- [Excerpts from a dataset]:

★ ★ ★

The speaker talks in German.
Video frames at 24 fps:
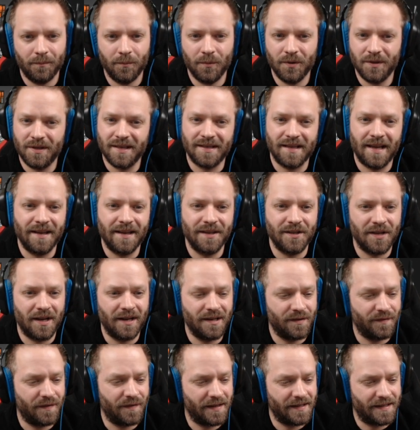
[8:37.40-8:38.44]
Müssen das eigentlich
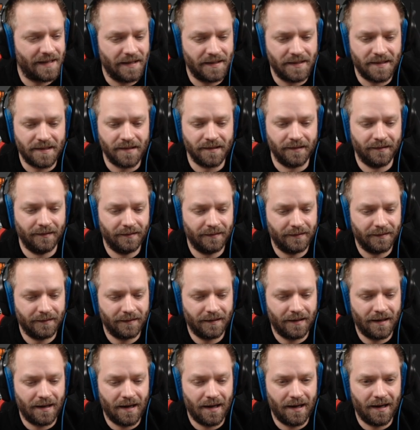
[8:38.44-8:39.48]
alles versetzen.
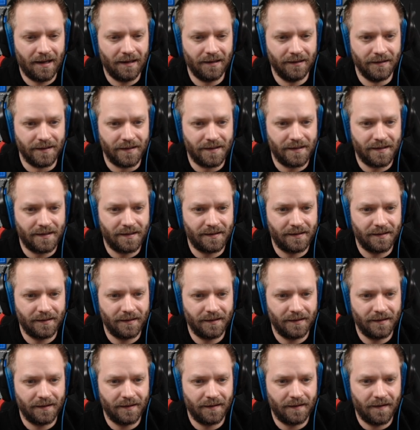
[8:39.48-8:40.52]
Alles.
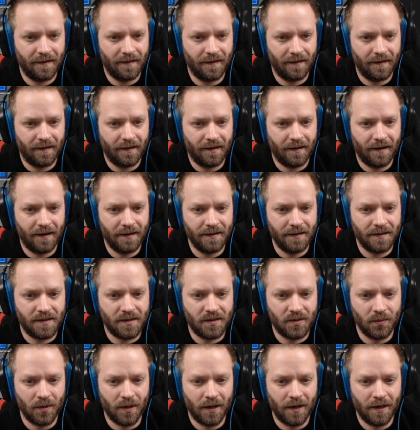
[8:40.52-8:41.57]

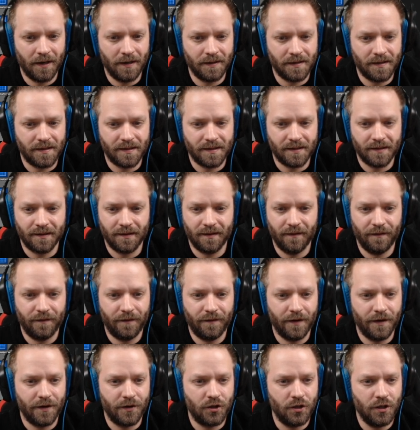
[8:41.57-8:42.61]
Eins zu eins
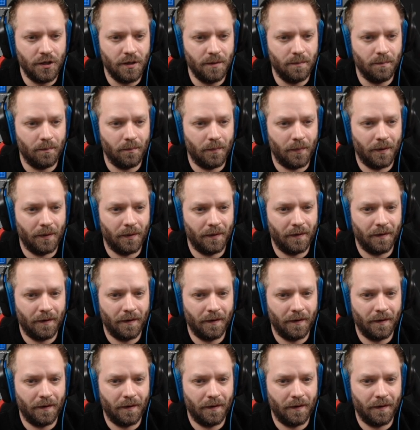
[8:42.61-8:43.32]
verschieben.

★ ★ ★

- [Task statement]: What is needed is every line of the data above, set down exactly but with the images left out.

- [Solution for this problem]:
The speaker talks in German.
Video frames at 24 fps:
[8:37.40-8:38.44]
Müssen das eigentlich
[8:38.44-8:39.48]
alles versetzen.
[8:39.48-8:40.52]
Alles.
[8:40.52-8:41.57]

[8:41.57-8:42.61]
Eins zu eins
[8:42.61-8:43.32]
verschieben.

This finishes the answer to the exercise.